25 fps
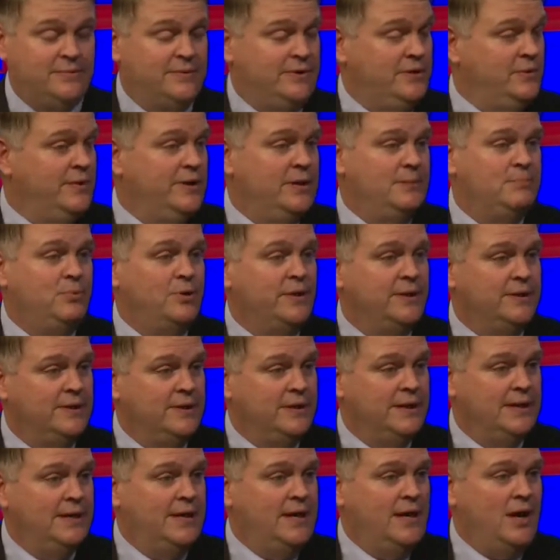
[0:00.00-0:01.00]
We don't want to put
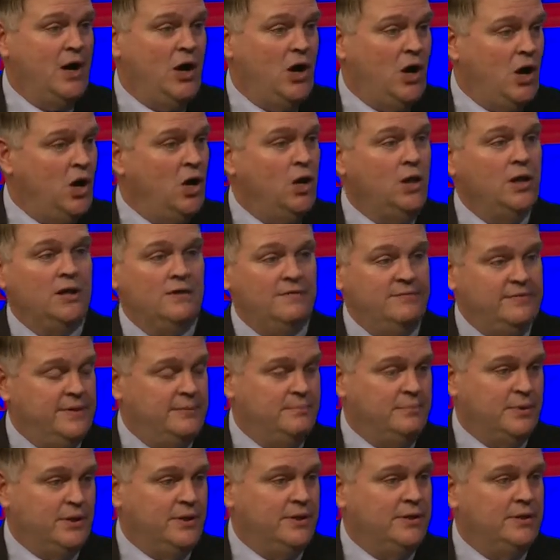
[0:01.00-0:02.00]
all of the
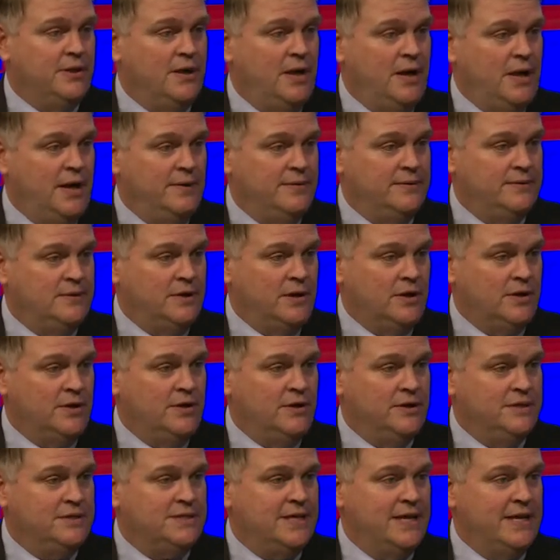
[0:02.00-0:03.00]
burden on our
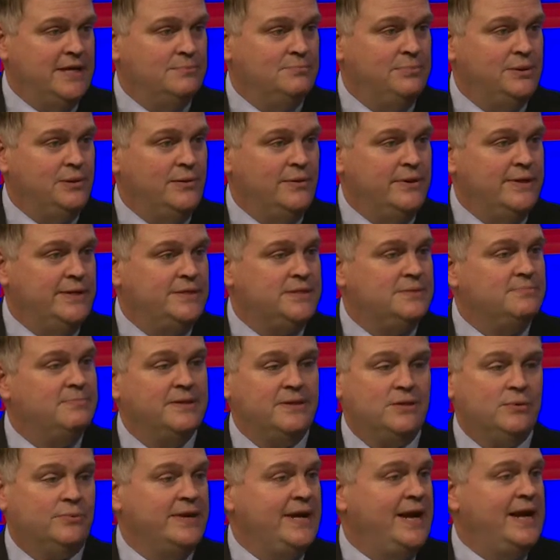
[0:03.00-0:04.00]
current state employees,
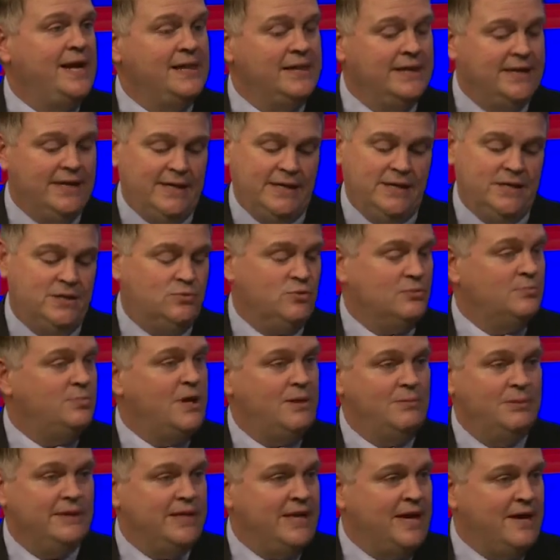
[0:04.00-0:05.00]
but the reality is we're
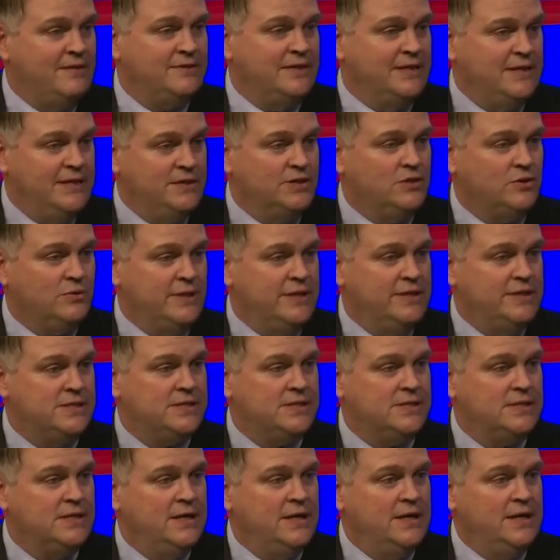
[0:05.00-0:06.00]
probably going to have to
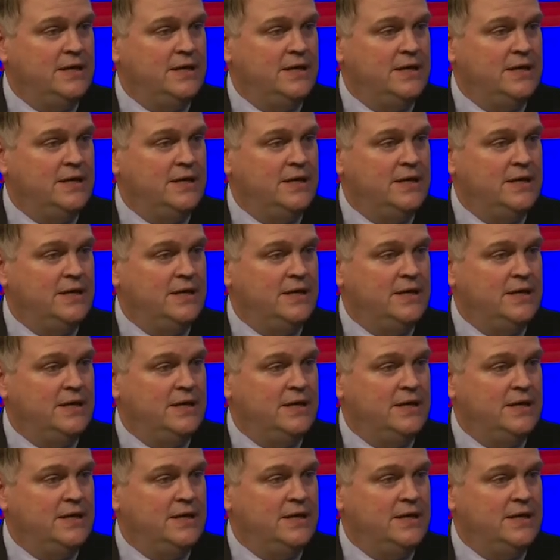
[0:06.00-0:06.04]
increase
**********
### [What is required]
Beginning with the line where "[0:02.00-0:03.00]" appears, transcribe the records above word for word through their last line, and include no pictures.

### [Response to this exercise]
[0:02.00-0:03.00]
burden on our
[0:03.00-0:04.00]
current state employees,
[0:04.00-0:05.00]
but the reality is we're
[0:05.00-0:06.00]
probably going to have to
[0:06.00-0:06.04]
increase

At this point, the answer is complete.